October 25, 2013
In just under 6 months, Windows XP will be history and if you have not migrated to a newer version of Windows, your only choice is to do so now. Microsoft will officially stop supporting Windows XP as of April 8, 2014 and Windows Server 2003 as of July 14, 2015. Microsoft will no longer issue updates or security patches after these dates.
Find out how Pathway can help you with your migration plans.
Why do I have to migrate?
- Security and compliance risks: The cyber threat landscape has become substantially more complex and dangerous. Unsupported and unpatched Windows XP/2003 environments are vulnerable to malware, viruses, and other security risks, which could compromise your corporate network. This may result in an officially recognized control failure by an internal or external audit body, leading to suspension of certifications and/or public notification of the organization’s inability to maintain its systems and customer information. A recent IDC study highlights the fact that Windows XP already leaves organizations exposed to about 20 percent more virus and malware attacks per month compared to Windows 7.

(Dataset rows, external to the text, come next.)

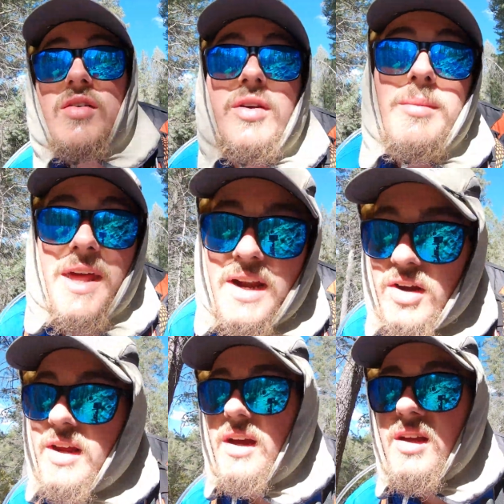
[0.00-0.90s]
from that
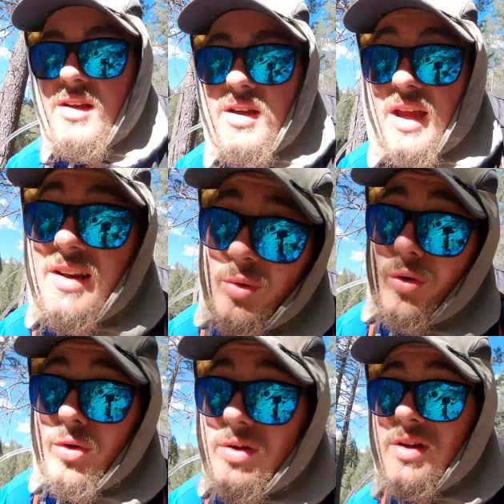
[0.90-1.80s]
area and a
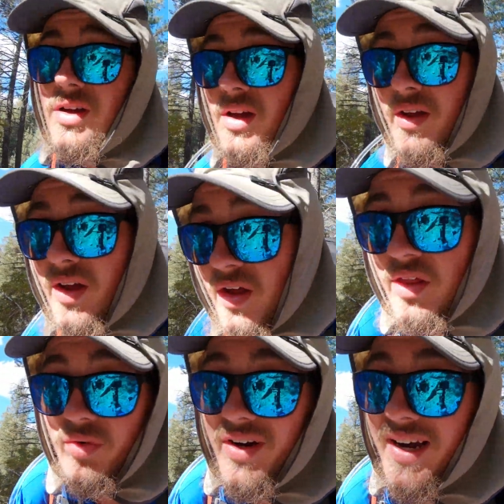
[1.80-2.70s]
whole
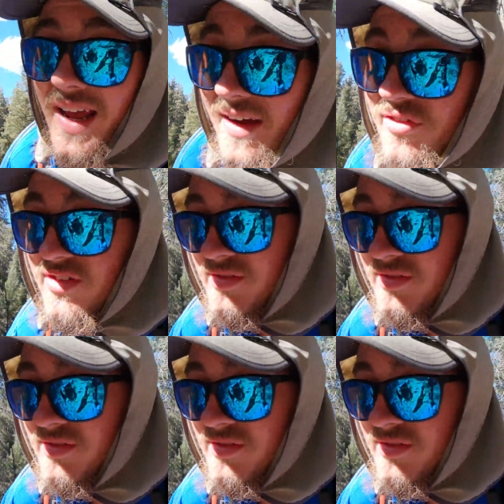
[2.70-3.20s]
3.5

- New technology: Another reason to upgrade is the fact that Windows XP/2003 does not use the capabilities of newer workstations and servers, such as touchscreens, large amounts of memory, faster ports, and better display resolutions. Although device drivers are sometimes available for these features, most manufacturers have already dropped support for Windows XP.

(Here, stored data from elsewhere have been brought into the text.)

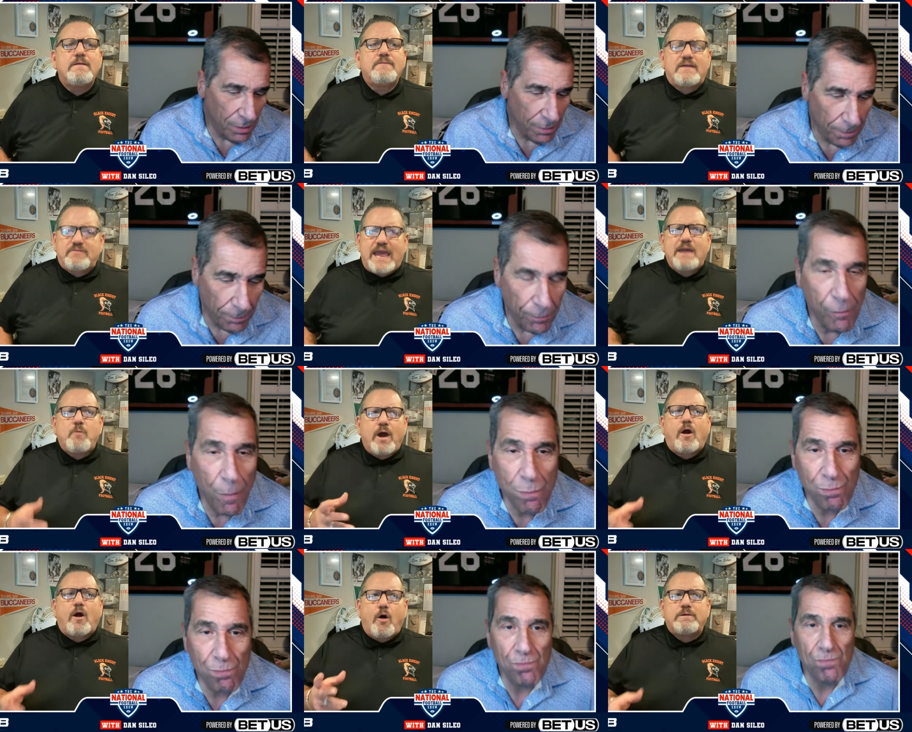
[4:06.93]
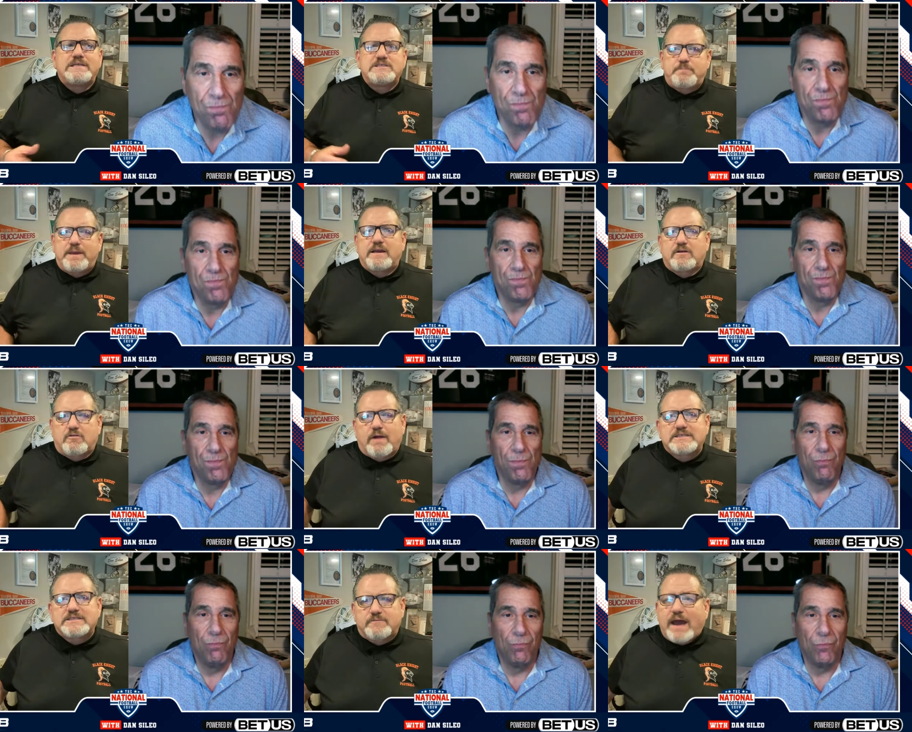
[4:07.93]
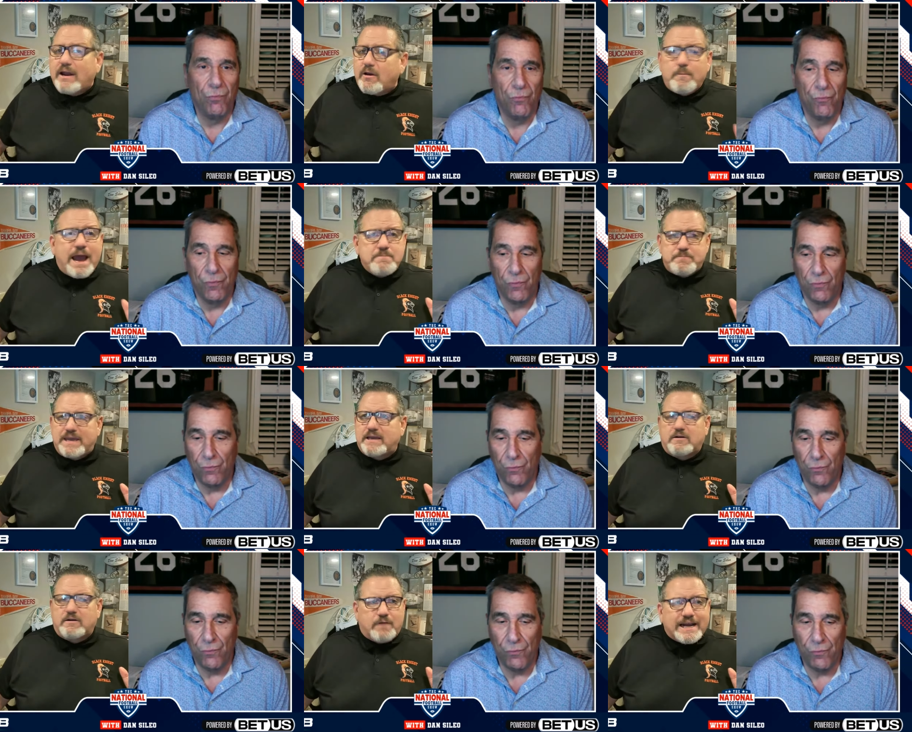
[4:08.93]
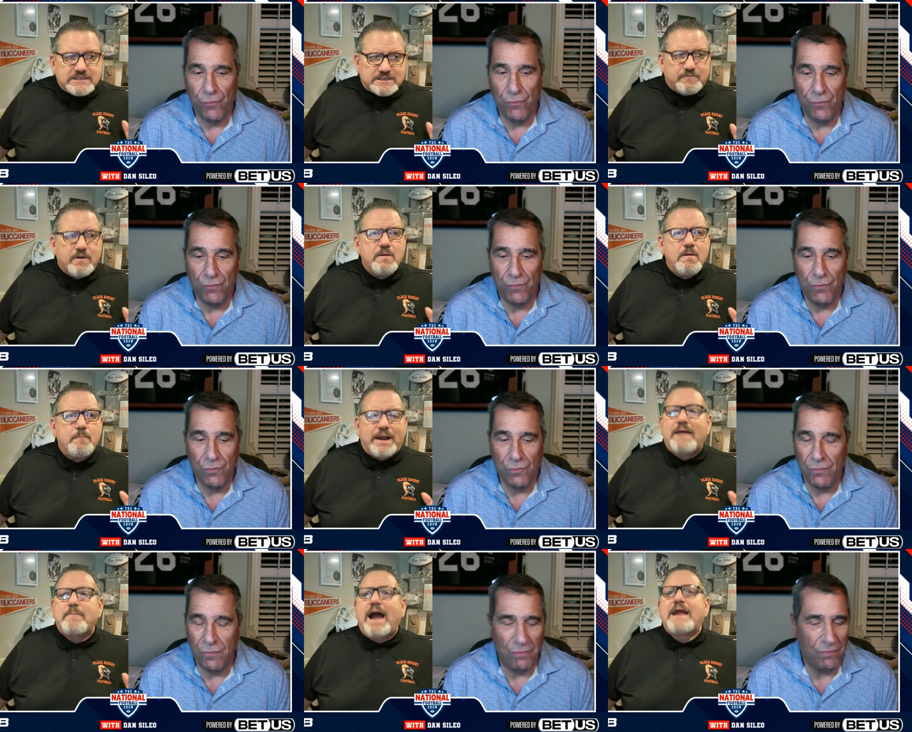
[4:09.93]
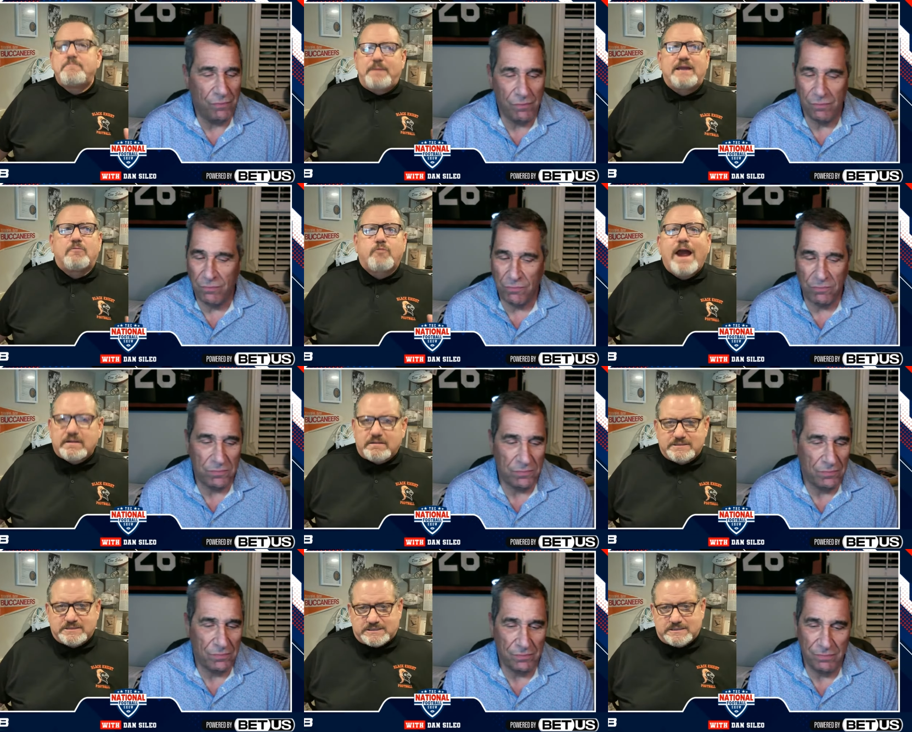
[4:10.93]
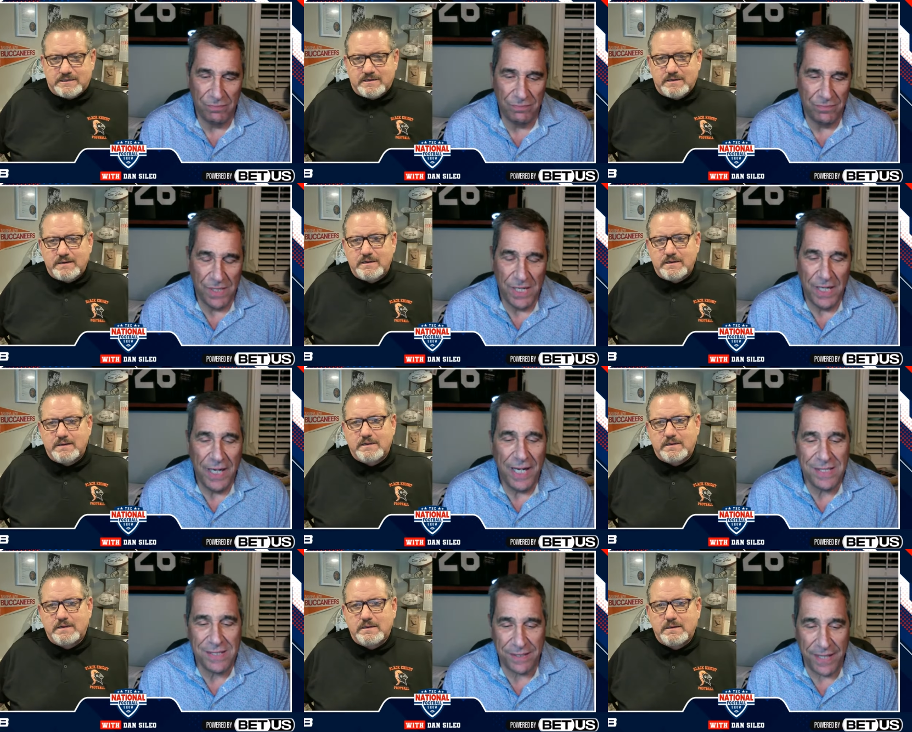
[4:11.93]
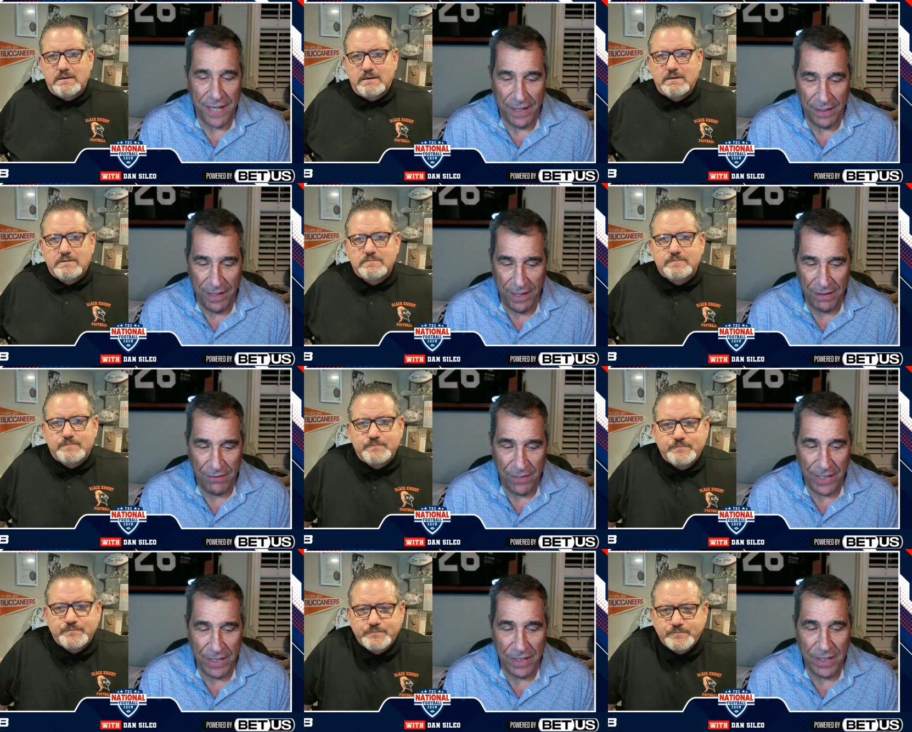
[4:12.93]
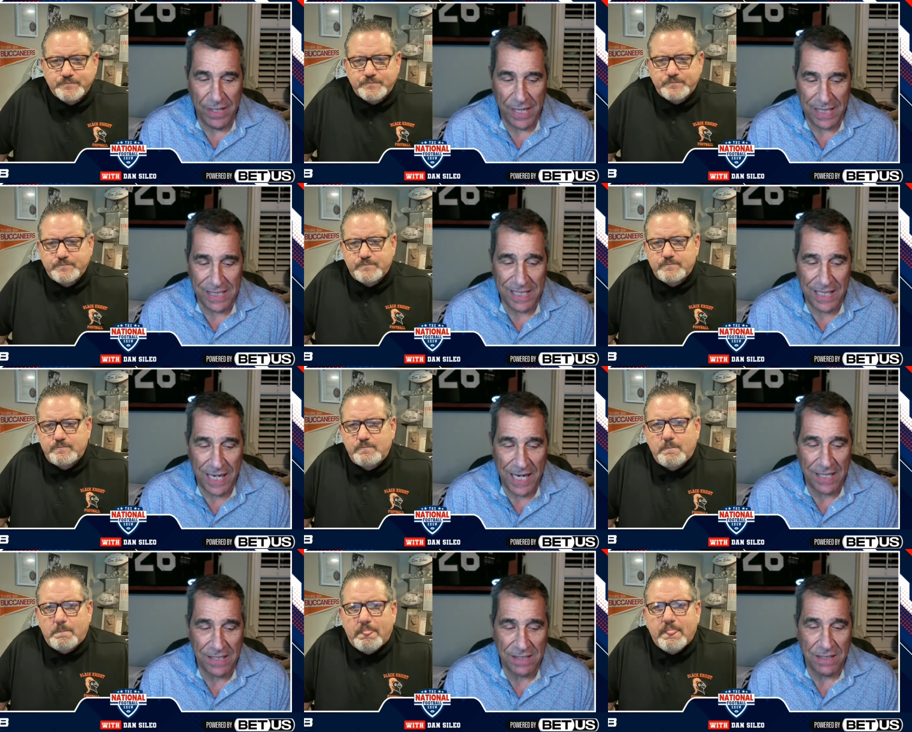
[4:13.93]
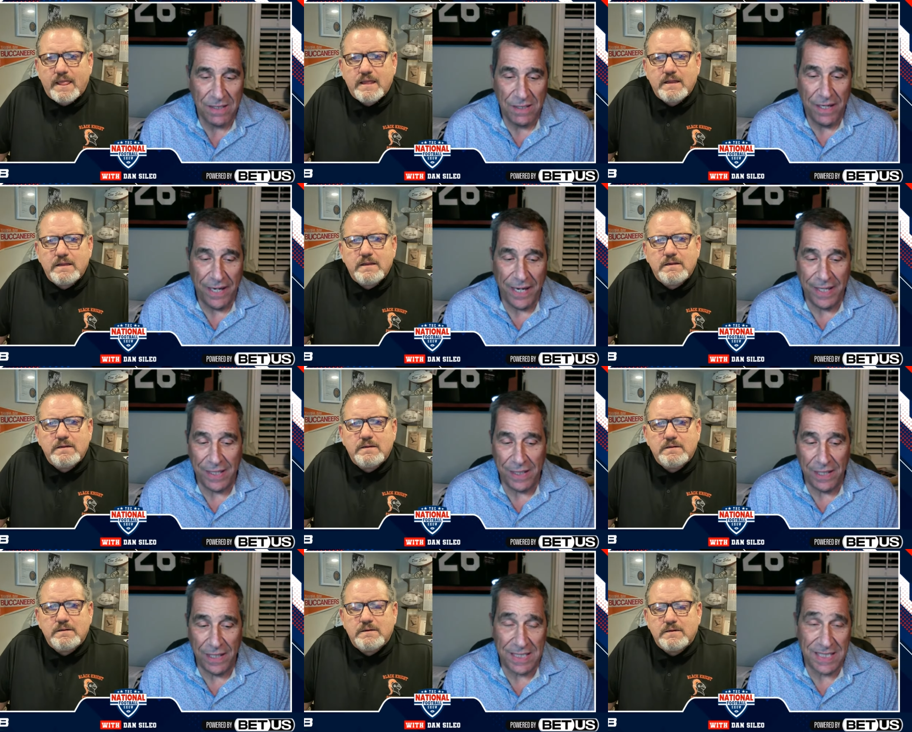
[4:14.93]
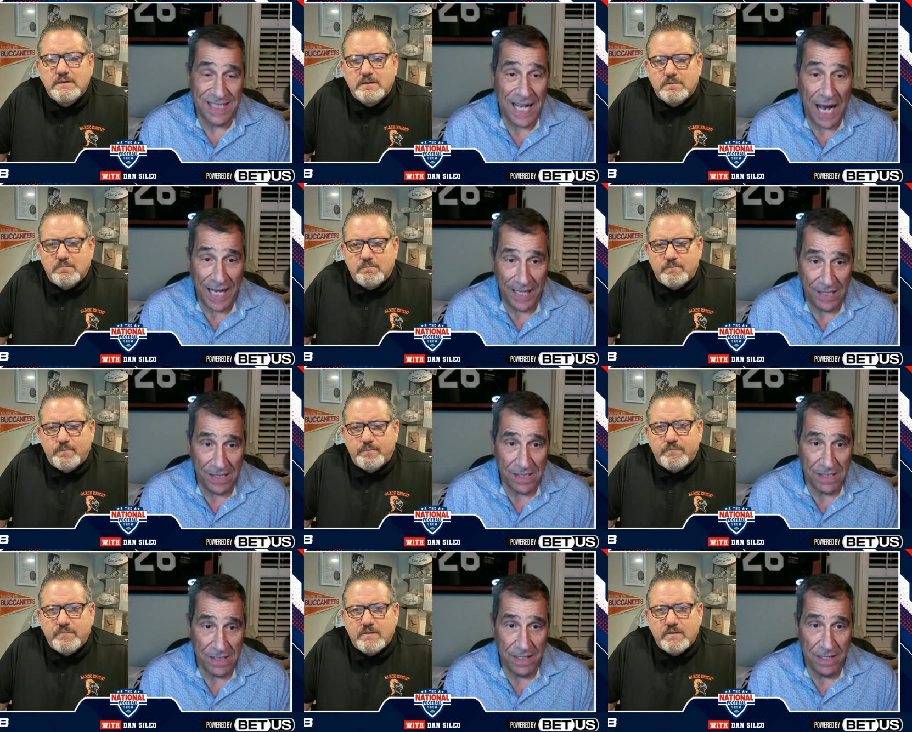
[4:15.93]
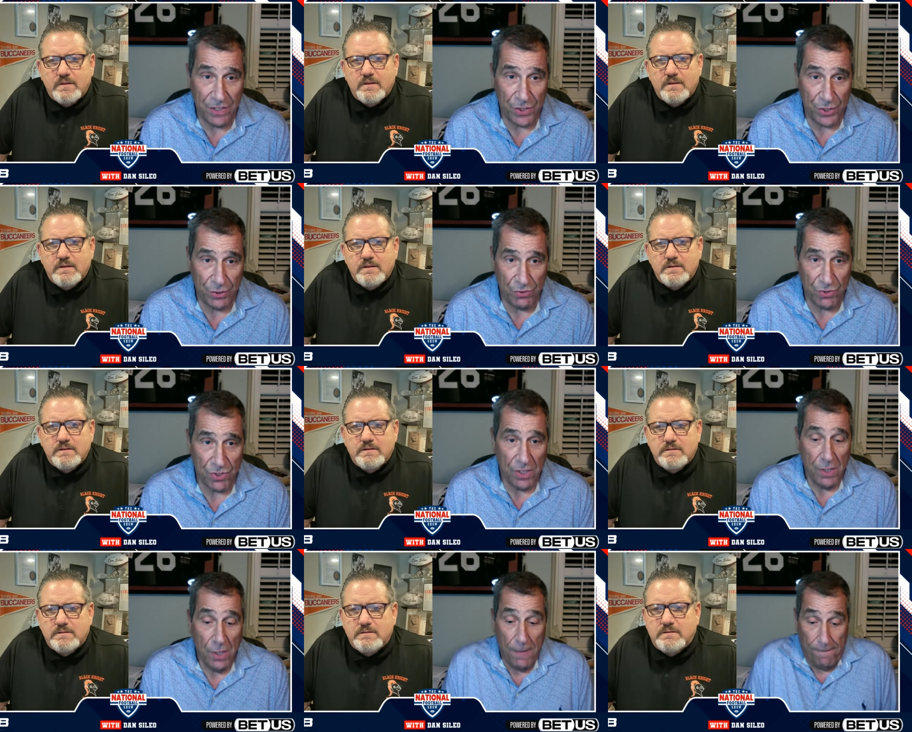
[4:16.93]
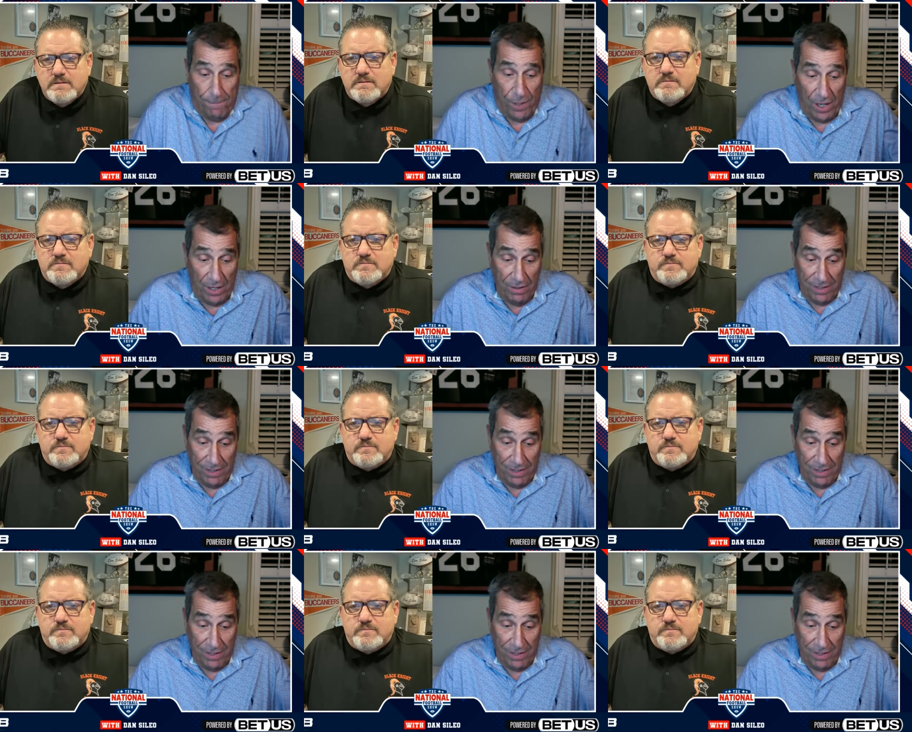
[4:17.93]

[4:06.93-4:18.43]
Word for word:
Speaker 1: that they want to always be aggressive? I don't mind being aggressive, but I mind being reckless
Speaker 2: here's the thing, Dan. All right. Yes, he has analytics guidance that he's used. But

- Legacy application compatibility: Organizations concerned with application compatibility with newer Windows operating systems (OS) have access to tools created specifically to assist them. For example, the Microsoft Application Compatibility Toolkit is designed to help organizations evaluate and mitigate application compatibility issues. If the toolkit doesn’t work, Windows XP Mode can be used to run incompatible applications in a full, virtual copy of Windows XP.
- The cost perspective: Windows XP is a four generation old technology and the security risks in continuing to use it beyond its end of life could cost your organization more money in the long run than a new OS would cost you now.
- With Windows 7, organizations reported spending 82 percent less time managing patches and 90 percent less time mitigating malware. Over a 3 year period, organizations saw a 137% return on investment after migrating from Windows XP to Windows 7 due to lower management costs and higher productivity.
- The upfront costs of moving to the latest version of Windows are dwarfed by the cost savings businesses will reap from better productivity, efficiency, IT management, and security.